** Opening Extracted material block **
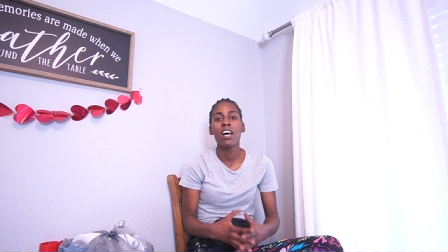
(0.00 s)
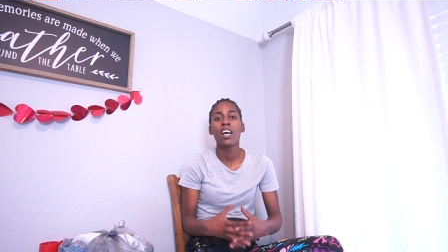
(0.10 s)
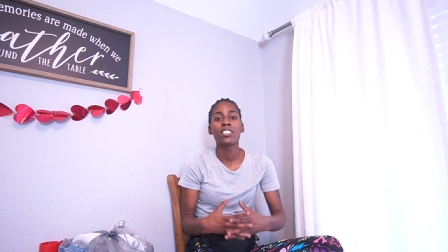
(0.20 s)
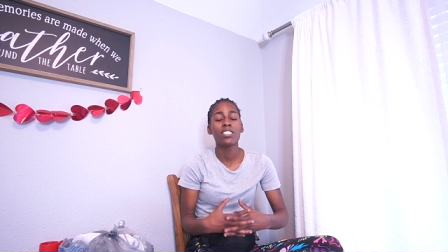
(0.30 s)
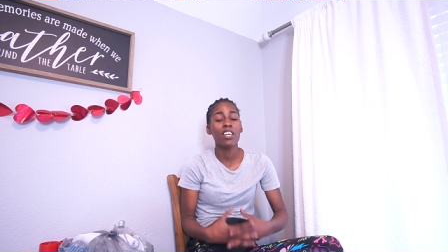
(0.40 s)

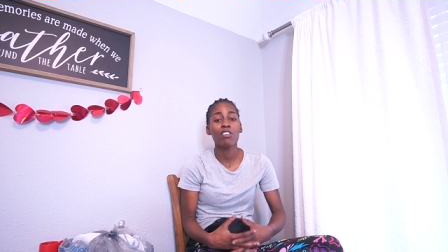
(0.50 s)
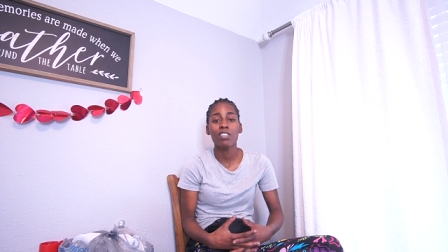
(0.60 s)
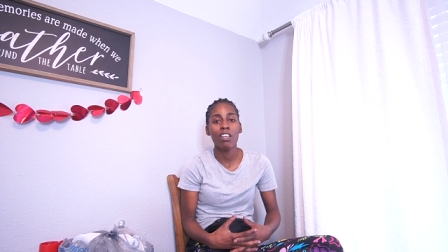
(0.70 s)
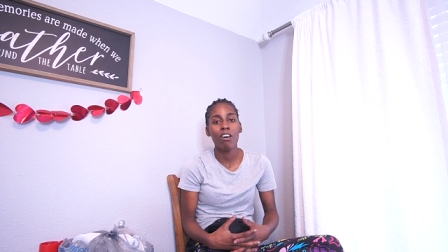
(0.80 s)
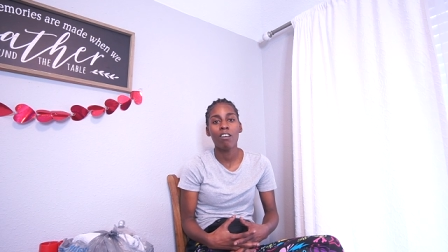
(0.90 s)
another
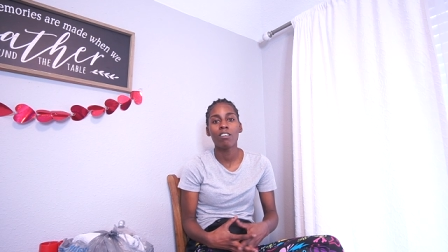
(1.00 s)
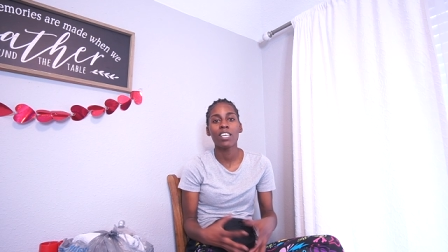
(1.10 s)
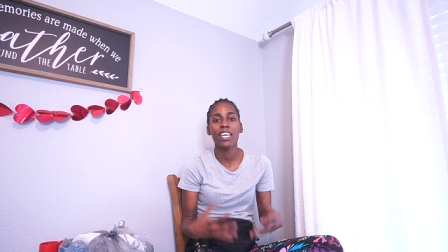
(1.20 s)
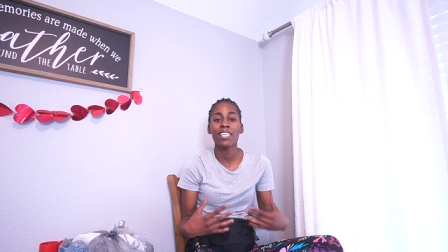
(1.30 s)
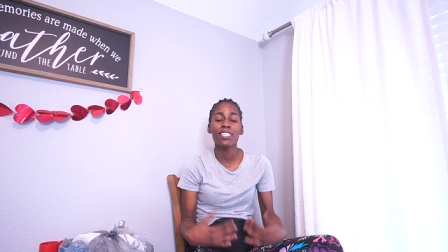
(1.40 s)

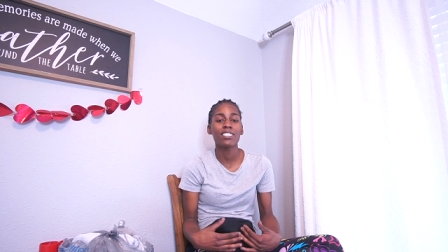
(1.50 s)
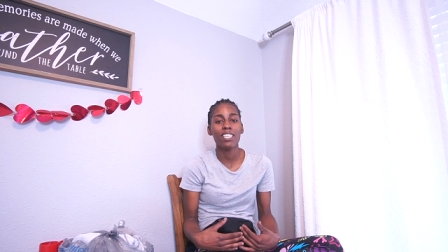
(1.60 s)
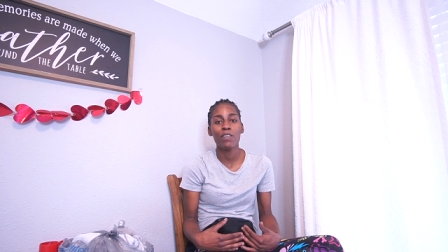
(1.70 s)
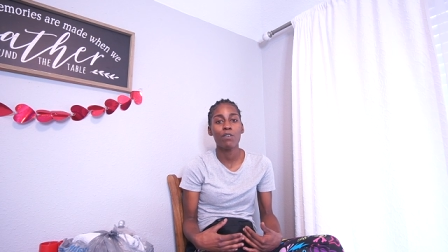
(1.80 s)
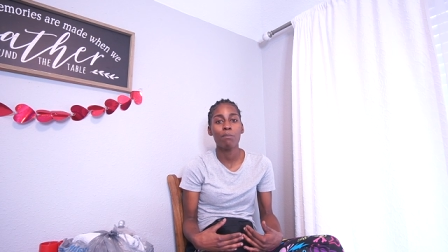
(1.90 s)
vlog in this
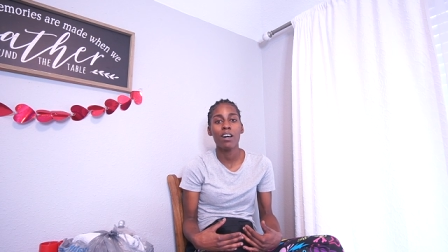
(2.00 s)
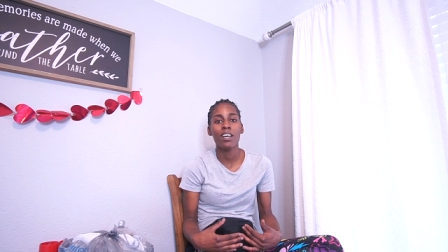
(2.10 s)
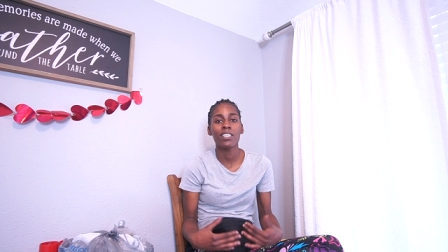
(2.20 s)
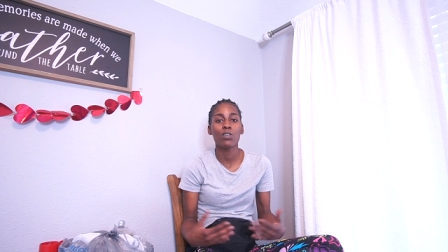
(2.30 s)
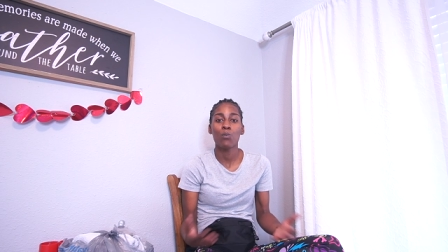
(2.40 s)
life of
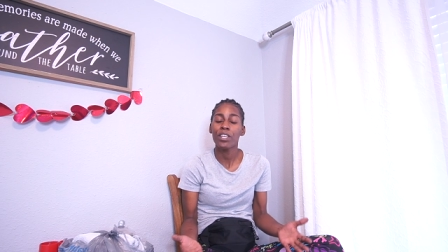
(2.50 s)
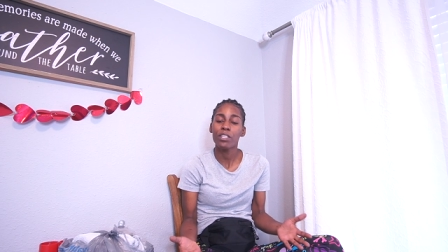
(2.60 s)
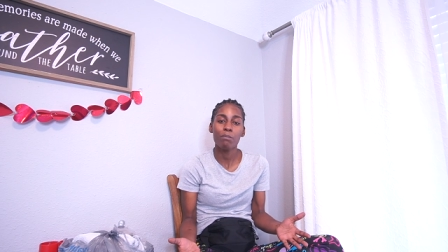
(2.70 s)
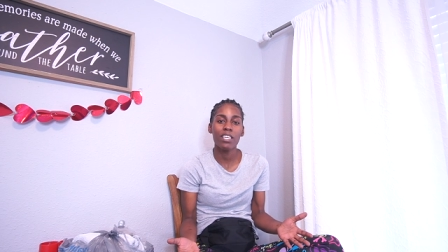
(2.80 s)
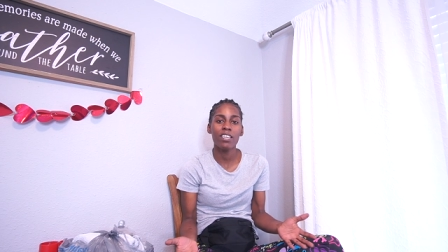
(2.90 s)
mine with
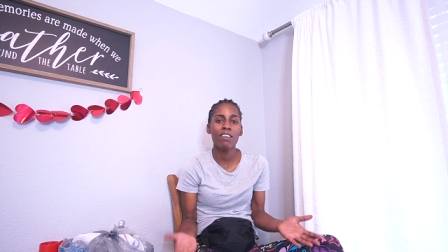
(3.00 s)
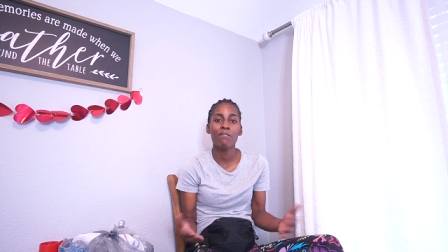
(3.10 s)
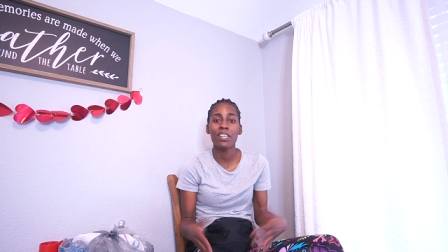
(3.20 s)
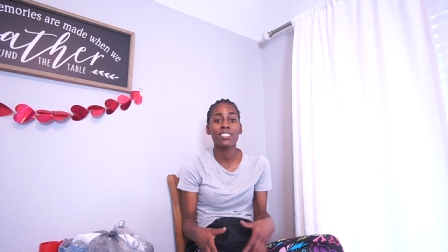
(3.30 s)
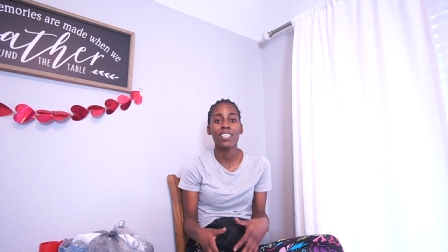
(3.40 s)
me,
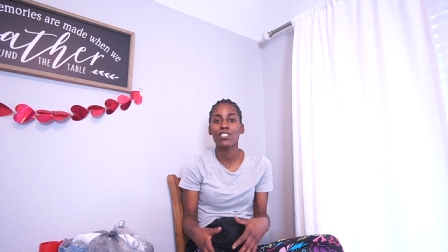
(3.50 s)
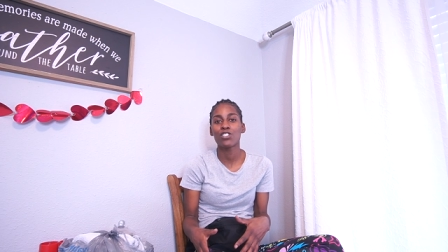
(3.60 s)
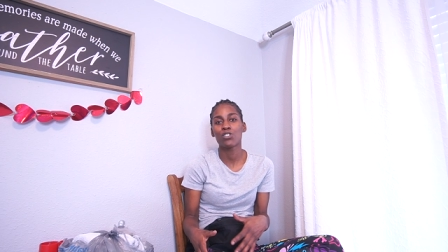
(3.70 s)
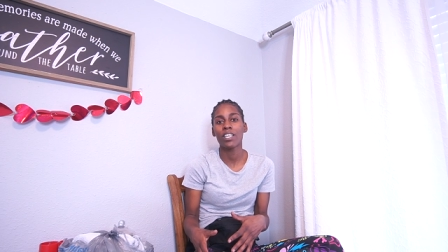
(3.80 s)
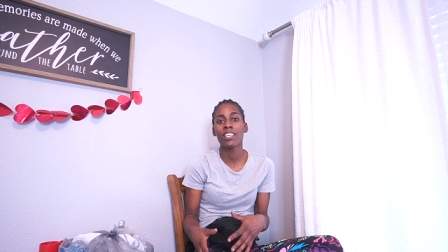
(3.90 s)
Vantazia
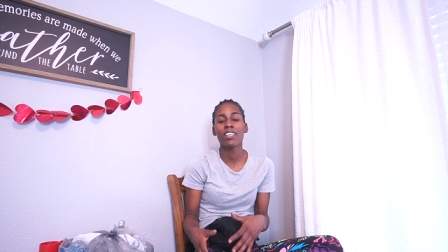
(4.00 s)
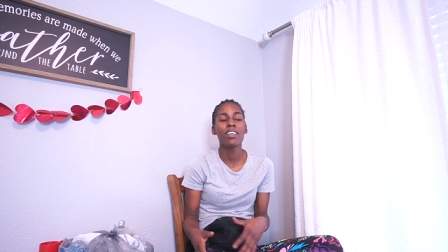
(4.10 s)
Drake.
** Closing Extracted material block **
Problem description:
Although the records contain pictures, only the text should be copied, exactly as it stands.

Reply to the task:
(0.00 s)
(0.10 s)
(0.20 s)
(0.30 s)
(0.40 s)

(0.50 s)
(0.60 s)
(0.70 s)
(0.80 s)
(0.90 s)
another
(1.00 s)
(1.10 s)
(1.20 s)
(1.30 s)
(1.40 s)

(1.50 s)
(1.60 s)
(1.70 s)
(1.80 s)
(1.90 s)
vlog in this
(2.00 s)
(2.10 s)
(2.20 s)
(2.30 s)
(2.40 s)
life of
(2.50 s)
(2.60 s)
(2.70 s)
(2.80 s)
(2.90 s)
mine with
(3.00 s)
(3.10 s)
(3.20 s)
(3.30 s)
(3.40 s)
me,
(3.50 s)
(3.60 s)
(3.70 s)
(3.80 s)
(3.90 s)
Vantazia
(4.00 s)
(4.10 s)
Drake.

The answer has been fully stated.